Enfin, nous supposons que les attentes d’inflation seront à 2,15 %, légèrement inférieures à la lecture la plus récente, qui était de 2,19 % pour le deuxième trimestre de cette année, et il y a des signes que les attentes d’inflation diminuent.

L’indice des attentes d’inflation de la Fed est basé non seulement sur des prévisions professionnelles, mais également sur des enquêtes auprès des consommateurs, qui sont fortement corrélées aux prix de l’énergie et de l’essence.

Même si le taux cible à long terme de la Fed reste à 2 %, nous pensons que l’inflation restera beaucoup plus rigide en raison des perturbations démographiques et de la mondialisation qui ont transformé l’environnement macroéconomique d’une demande globale insuffisante en une offre globale insuffisante. Notre scénario de base indique un objectif d’inflation de 3 % vers la fin de l’année prochaine.

Objectifs PCE

Pour atteindre le scénario de base de 3% en termes de PCE, l’économie devrait supprimer 1,7 million d’emplois pour atteindre un taux de chômage de 4,6%.

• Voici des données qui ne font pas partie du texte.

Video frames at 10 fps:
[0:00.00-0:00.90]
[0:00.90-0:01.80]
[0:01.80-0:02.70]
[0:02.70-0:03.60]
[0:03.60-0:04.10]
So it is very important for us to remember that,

Ce taux de chômage serait proche du taux de chômage naturel prévu par le Congressional Budget Office à 4,4%, une autre raison pour laquelle nous pensons que ce scénario de base est beaucoup plus gérable pour la Fed sans plonger l’économie dans une grave récession.

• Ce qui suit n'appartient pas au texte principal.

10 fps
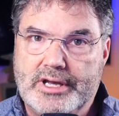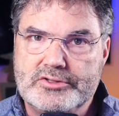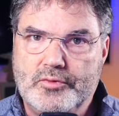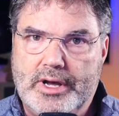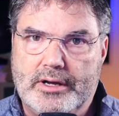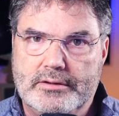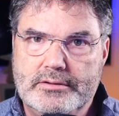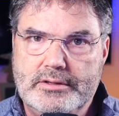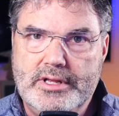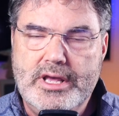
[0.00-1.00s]
as well.
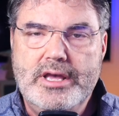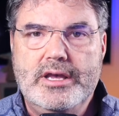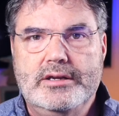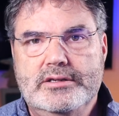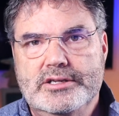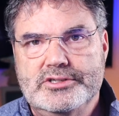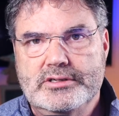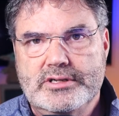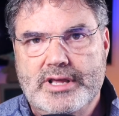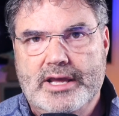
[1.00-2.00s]
In
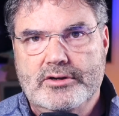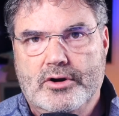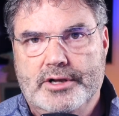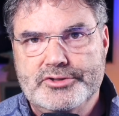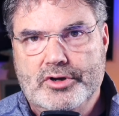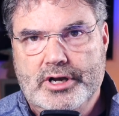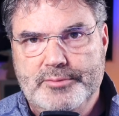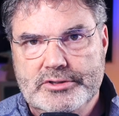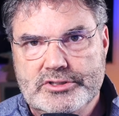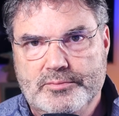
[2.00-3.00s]
addition to that, you're also
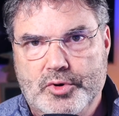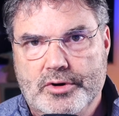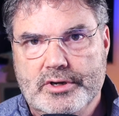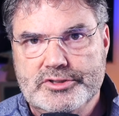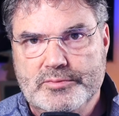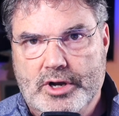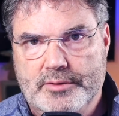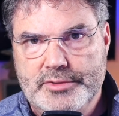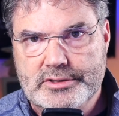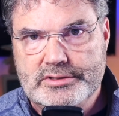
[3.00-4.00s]
helping support a
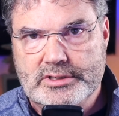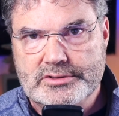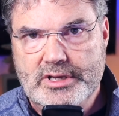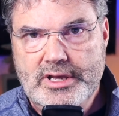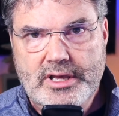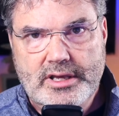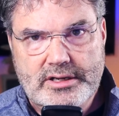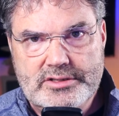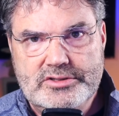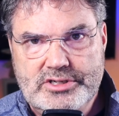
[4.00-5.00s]
small business.
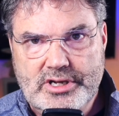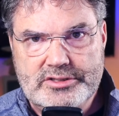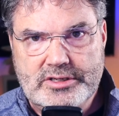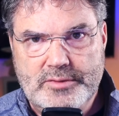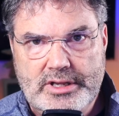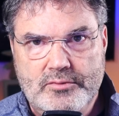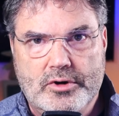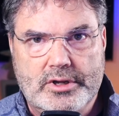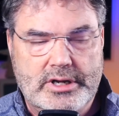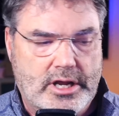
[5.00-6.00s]
It is just me
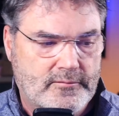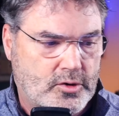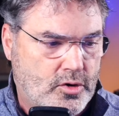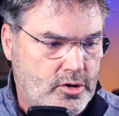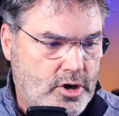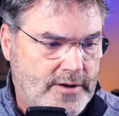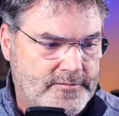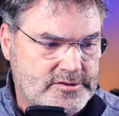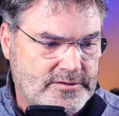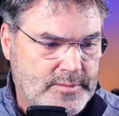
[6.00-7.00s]
working out of a corner
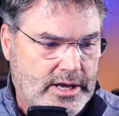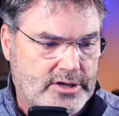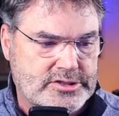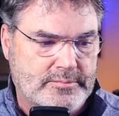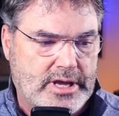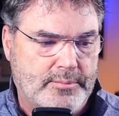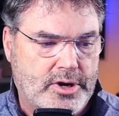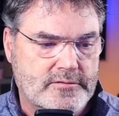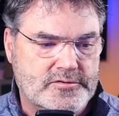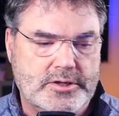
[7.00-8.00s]
office of my house. I'm not
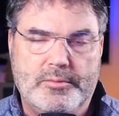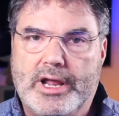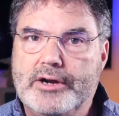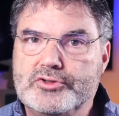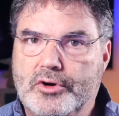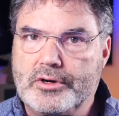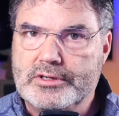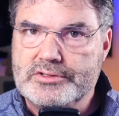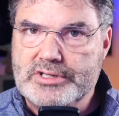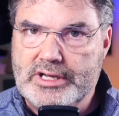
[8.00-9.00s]
part of some large
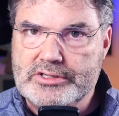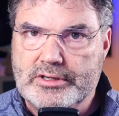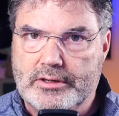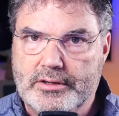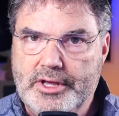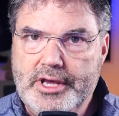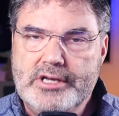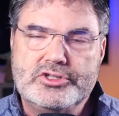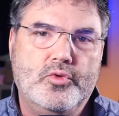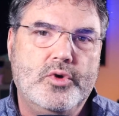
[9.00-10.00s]
organization.
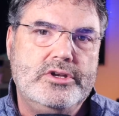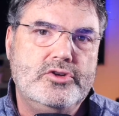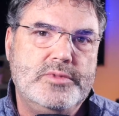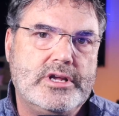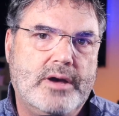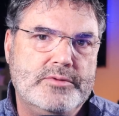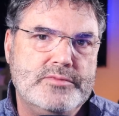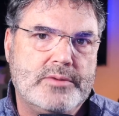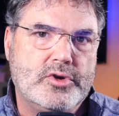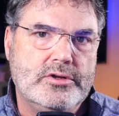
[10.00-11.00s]
So when you become a
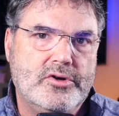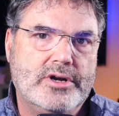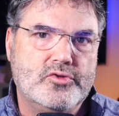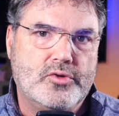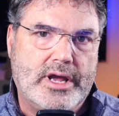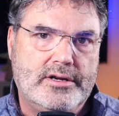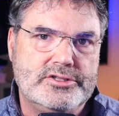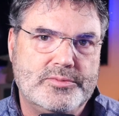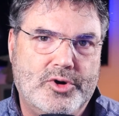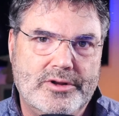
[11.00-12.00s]
member, you are directly
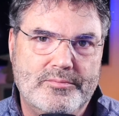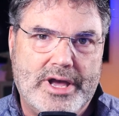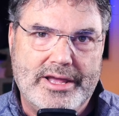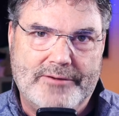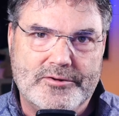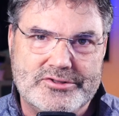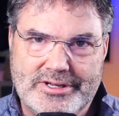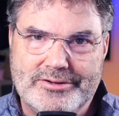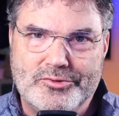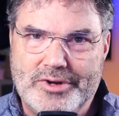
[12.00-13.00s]
supporting my
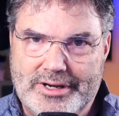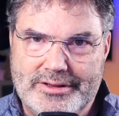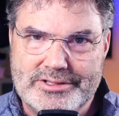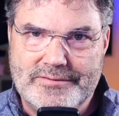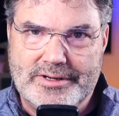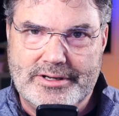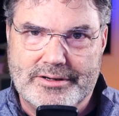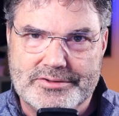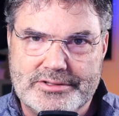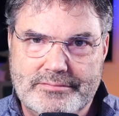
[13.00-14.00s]
efforts in creating these
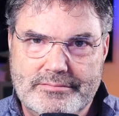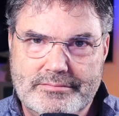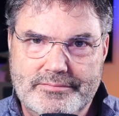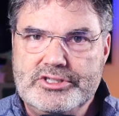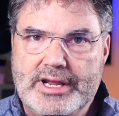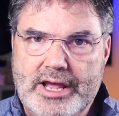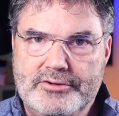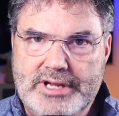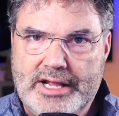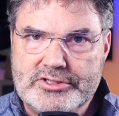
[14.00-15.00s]
videos. Check
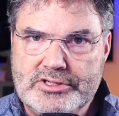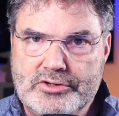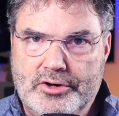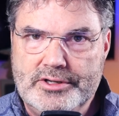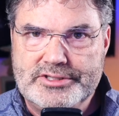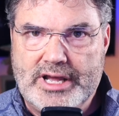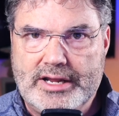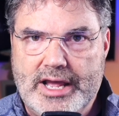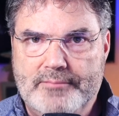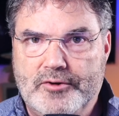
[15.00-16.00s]
out
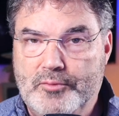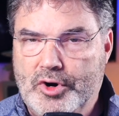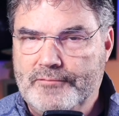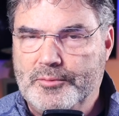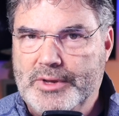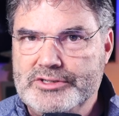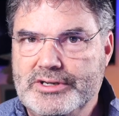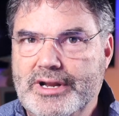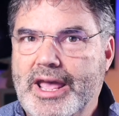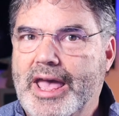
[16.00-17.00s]
danstutorials.com for more
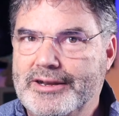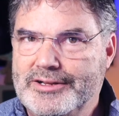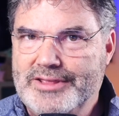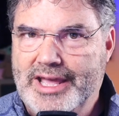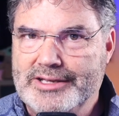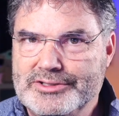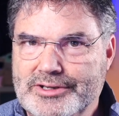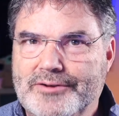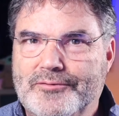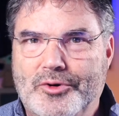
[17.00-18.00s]
information, and
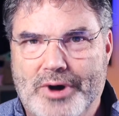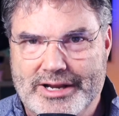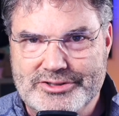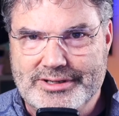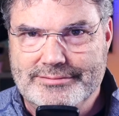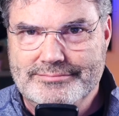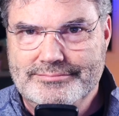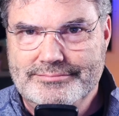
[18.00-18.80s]
thanks for watching.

Pour atteindre l’objectif de long terme de la Fed, le coût serait beaucoup plus élevé : 5,3 millions d’emplois et un taux de chômage de 6,7 %.

Projections du taux de chômage

On fait le même exercice mais avec l’indice des prix à la consommation comme proxy de l’inflation. Les niveaux de taux de chômage nécessaires pour atteindre les mêmes niveaux d’inflation sont beaucoup plus élevés car l’inflation de l’IPC est souvent supérieure à l’inflation du PCE.

Le travail de la Fed pour maintenir les anticipations d’inflation ancrées est l’une de ses principales priorités. Une légère augmentation progressive des anticipations d’inflation pourrait avoir un impact majeur sur le nombre d’emplois à sacrifier pour ramener l’inflation au niveau cible.

Anticipations d'inflation

En utilisant la courbe de Phillips augmentée par l’offre, nous estimons l’impact marginal des anticipations d’inflation sur le taux de chômage indiqué ci-dessus.

Si les anticipations d’inflation augmentent de 0,1 point de pourcentage par rapport à 2,15 % dans le scénario de base ci-dessus, pour atteindre le même taux cible d’inflation PCE de 3 %, l’économie devrait sacrifier 6,0 millions d’emplois à un taux de chômage de 7,2 %.

Cela souligne pourquoi nous pensons que la Fed devrait continuer à augmenter son taux directeur à 4 % à la fin de cette année pour réduire l’inflation à un rythme beaucoup plus rapide que ce que le marché intègre.

Choix politiques et compromis

Nous sommes au milieu d’une grave crise du coût de la vie qui ne peut être ignorée. La Fed doit faire tout ce qu’elle peut pour stabiliser les prix qui affectent le plus les familles de travailleurs : la nourriture, le carburant et le logement. Cela nécessite des politiques qui refroidissent la demande globale globale et provoquent une augmentation du chômage.

Malgré les difficultés économiques qui seront nécessaires pour rétablir la stabilité des prix, il est finalement dans l’intérêt de l’économie réelle que cela soit fait et rapidement.

En 1980 et 1981, le président de la Réserve fédérale, Paul Volcker, a sans doute fait ce qu’il fallait en augmentant le taux au jour le jour de 18 à 20 % pour rétablir la stabilité des prix à long terme.

Alors que l’actuelle poussée d’inflation aux États-Unis ne nécessitera pas ce type d’économie de canal, il sera nécessaire au cours des deux prochaines années de faire grimper le taux de chômage.